A mineral that is commonly seen on Earth's neighbour planet Mars has been discovered in the ice of Antarctica, it has been revealed.
According to Science Magazine, the mineral, which is known as janosite, is a yellow-brown colour and is rare on Earth, but is quite common on Mars.
NASA explained that janosite requires both water and acidic conditions to form, which may further imply that Mars had a very different environment in the past than the barren landscape it has today.
The author of the study, Giovanni Baccolo, a geologist at the University of Milan-Bicocca, explained to the magazine that while ice could have provided the wet environment needed for acidic dust to transform into jarosite, scientists have never actually seen dust and ice chemically reacting to form it.
Now, however, the finding of janosite in Antarctica could provide further weight to this theory.

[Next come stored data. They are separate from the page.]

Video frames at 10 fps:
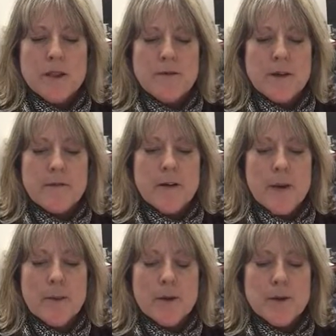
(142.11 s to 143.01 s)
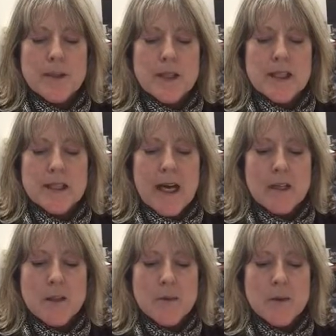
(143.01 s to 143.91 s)
to verify a person is
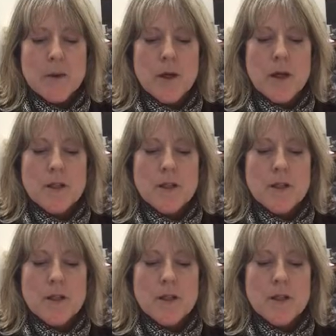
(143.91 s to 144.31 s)
eligibleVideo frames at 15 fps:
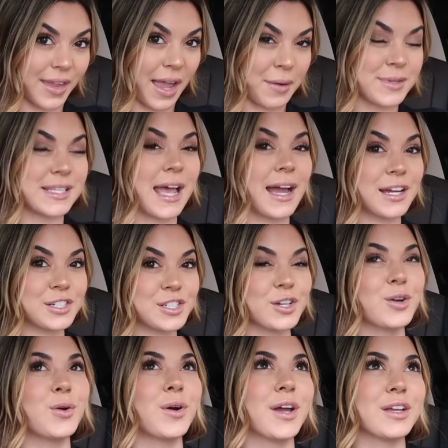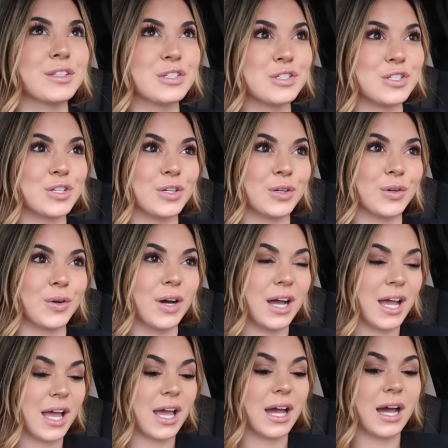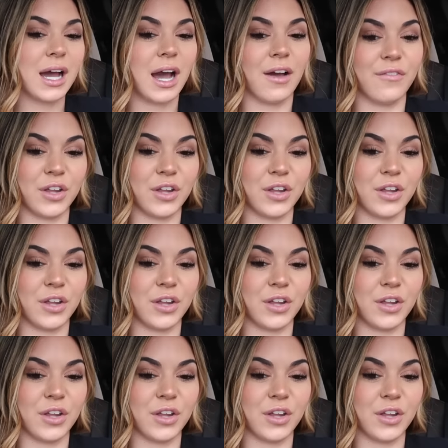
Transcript: I was actually going to do a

He added that his team confirmed the mineral’s identity by measuring how it absorbed x-rays, as well as explaining how grains under powerful electron microscopes, confirming it was jarosite.
'The particles were also noticeably cracked and devoid of sharp edges, a sign that they had formed and eroded from chemical assaults in pockets within the ice, the researchers reported.'
The first known sample of Janosite was first discovered in 2004 by NASA's Opportunity rover.
The study can be found in the journal Nature Communications.